Las Vegas - Tonopah - Reno Stage Line, Inc. v. Burleson

320 P.2d 1104 (1958)

LAS VEGAS-TONOPAH-RENO STAGE LINE, Inc., Appellant,
v.
William O. BURLESON, Respondent.

No. 4024.

Supreme Court of Nevada.

February 5, 1958.

*1105 McNamee & McNamee, of Las Vegas, for Appellant.

Toy R. Gregory, of Las Vegas, for Respondent.

EATHER, Justice.

Appellant, a common carrier, has taken this appeal from judgment rendered against it for the value of a passenger's luggage lost through negligence of the carrier in the course of an intrastate trip from Reno to Las Vegas. The sole question before us is whether, under the laws of this state, the carrier can, by so providing in its schedule of rates and charges, limit its liability for loss through its negligence.

NRS 704.070 provides for the filing with the public service commission of Nevada of schedules by public utilities "showing all rates, tolls and charges which it has established * * * for any service performed * * *." NRS 704.080 provides for posting in the utility's office and stations of "so much of the schedule as the commission shall deem necessary for the use of the public."

At the time of the transactions here involved appellant had filed with the commission a schedule which provided that its baggage liability was limited to $25 unless the owner declared a higher value and paid an increased rate. A sign posted in its Reno bus station advised the public of this limitation upon its liability. Respondent, traveling from Reno to Las Vegas on appellant's line, checked his baggage without any declaration of value in excess of $25. The baggage was lost through the negligence of the carrier. The court below allowed proof of its actual value and granted judgment for $300. Appellant contends that by its having complied with the cited statutory provisions it has effectively limited its liability for negligent loss to $25.

Upon this point we find two cases of this court controlling: Zetler v. Tonopah and G.R.R. Co., 35 Nev. 381, 129 P. 299, L.R.A. 1916A, 1270, and Southern Pacific Co. v. Haug, 43 Nev. 102, 182 P. 92. In these cases it is clearly held that although a common carrier may, pursuant to law, limit its liability as insurer to a fixed amount in absence of additional compensation, such limitation shall not apply to cases where the loss is due to negligence of the carrier, even though there be a contract with the owner providing for such limitation.

Appellant contends that for two reasons these decisions should not be held controlling in this case.

First: The source of the cited NRS sections is the Public Service Commission Act of 1919 which was not the law under which the Zetler and Haug cases were decided. Appellant contends that the 1919 act has superseded the earlier law.

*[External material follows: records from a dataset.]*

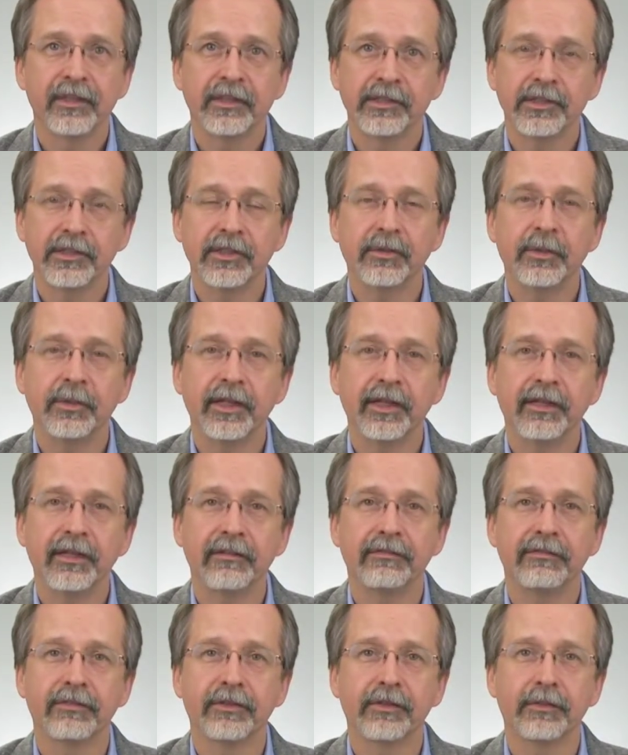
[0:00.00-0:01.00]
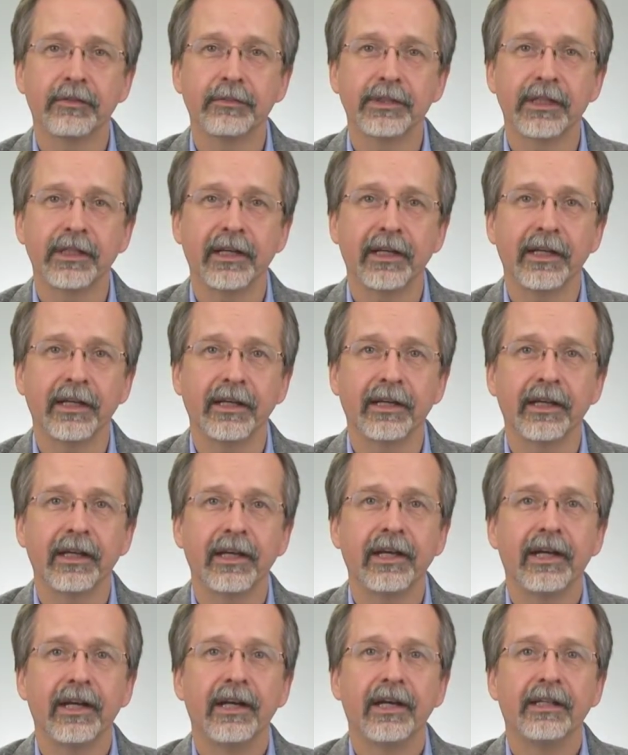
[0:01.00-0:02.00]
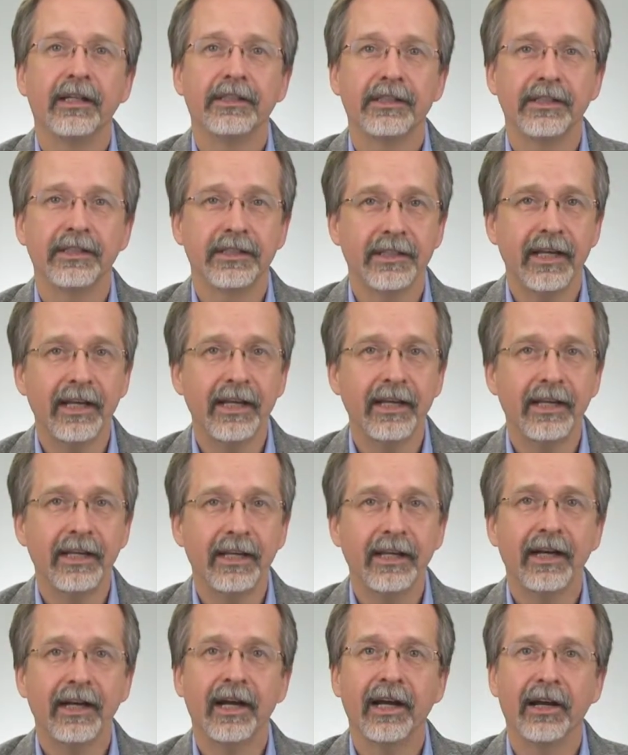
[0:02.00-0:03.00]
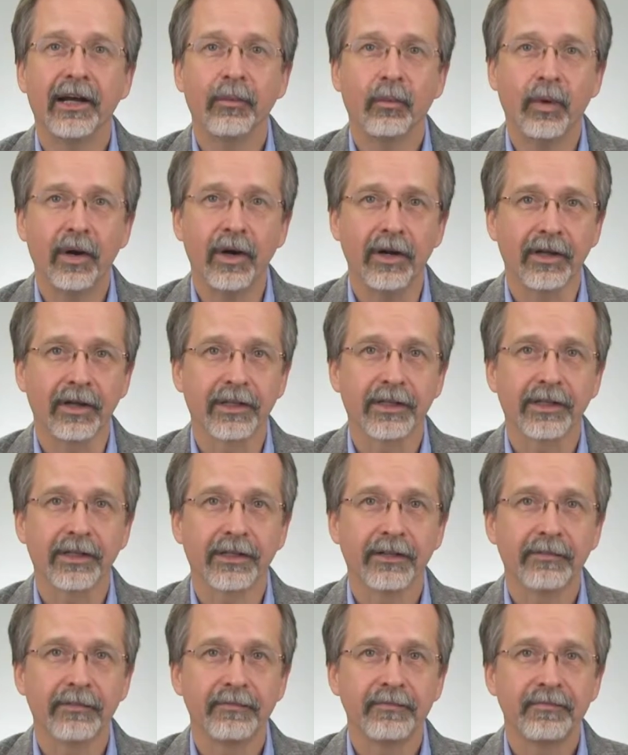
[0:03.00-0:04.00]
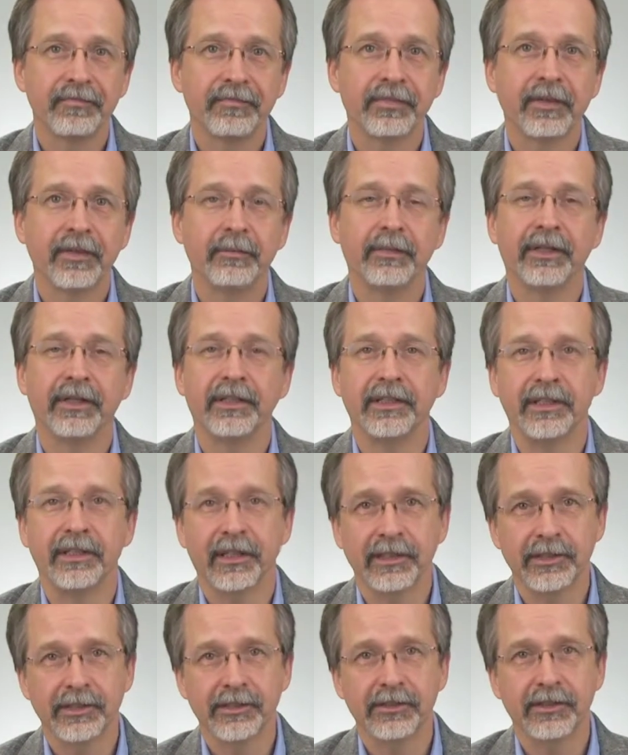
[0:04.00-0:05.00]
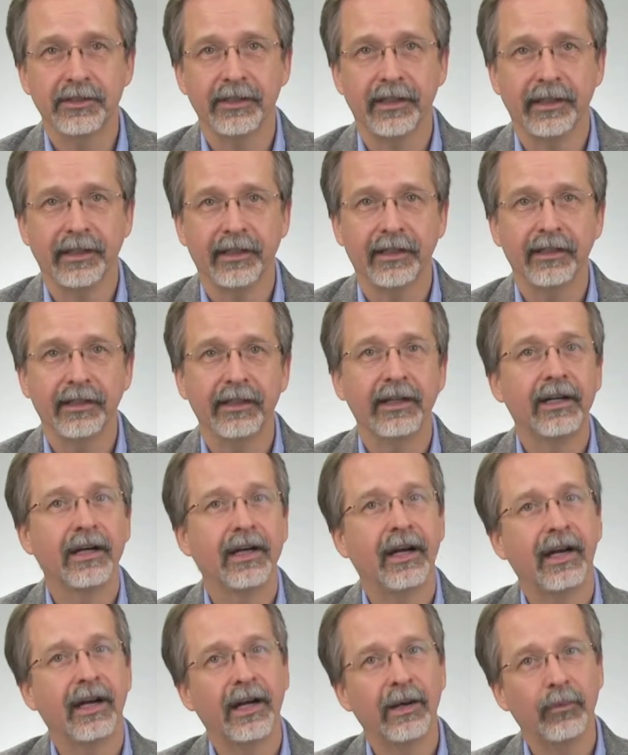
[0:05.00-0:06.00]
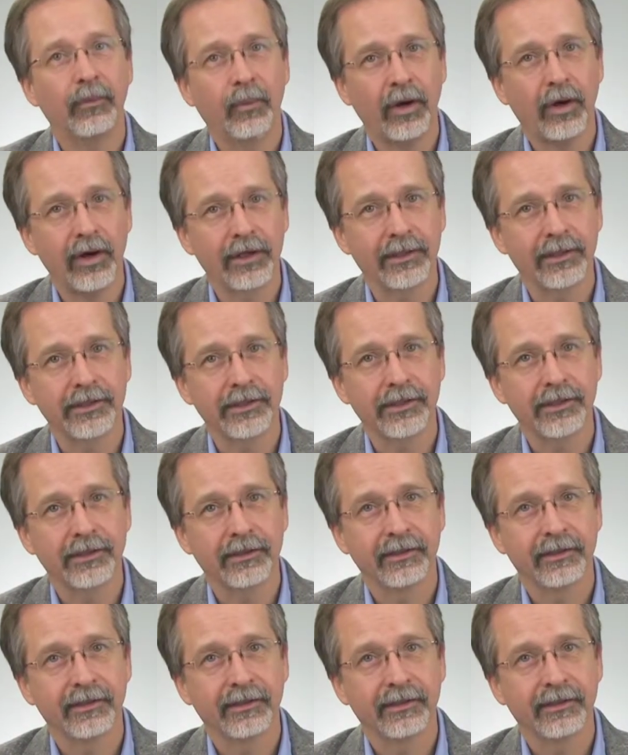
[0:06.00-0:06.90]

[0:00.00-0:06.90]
So we have verbs like, today I walk, but yesterday I walked.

The controlling cases were decided under the provisions of the Railroad Act of 1907, 1907 Stats. of Nevada, p. 73, chap. 44. Section 4 of that act to all intents and purposes is identical with the pertinent provisions of NRS. The reenactment of these provisions *1106 in 1919 did not in any respect accomplish any change in the law as announced in the Zetler and Haug cases.

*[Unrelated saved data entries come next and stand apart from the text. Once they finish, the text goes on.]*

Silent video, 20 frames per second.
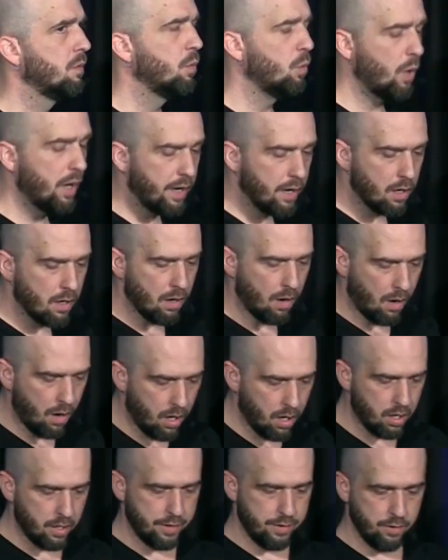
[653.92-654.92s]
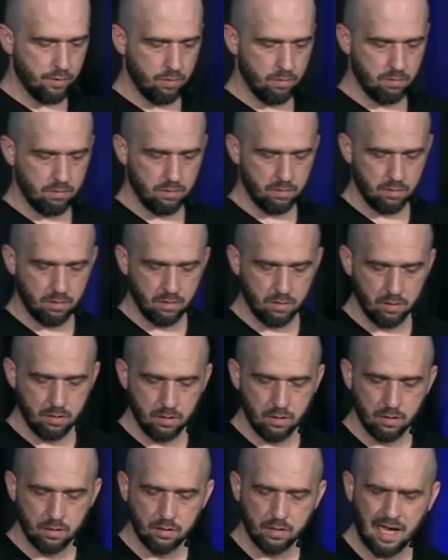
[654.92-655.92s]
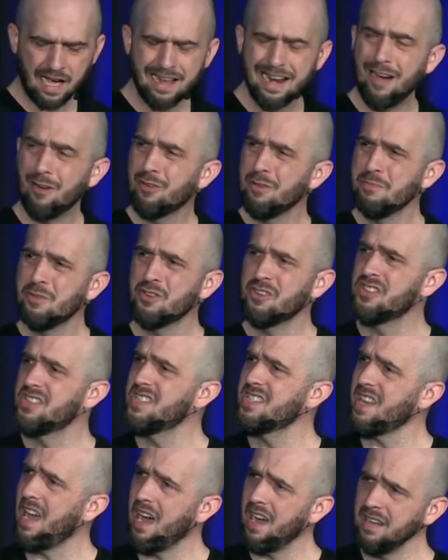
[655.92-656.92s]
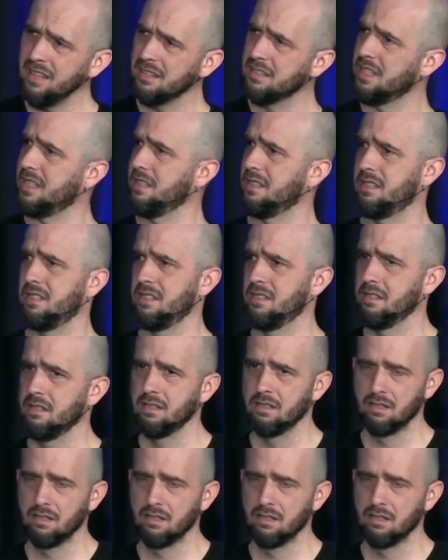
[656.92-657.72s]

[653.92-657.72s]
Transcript: Where are you? God, how come you're silent?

Second: Appellant contends that these were cases in which the limitation was sought to be accomplished by contract and were not concerned with a limitation accomplished by the taking of legally prescribed steps for the fixing of rates and charges. There is no merit in this contention. If the provisions of sec. 4 of the Railroad Act of 1907, properly construed, could be said to have permitted such limitation of liability, a contract to such effect could hardly have been held contrary to public policy. If a contractual limitation of liability is contrary to public policy, a fortiori a limitation cannot stand which is founded upon unilateral actions of the carrier short of contract.

Affirmed with costs.

BADT, C.J., and MERRILL, J., concur.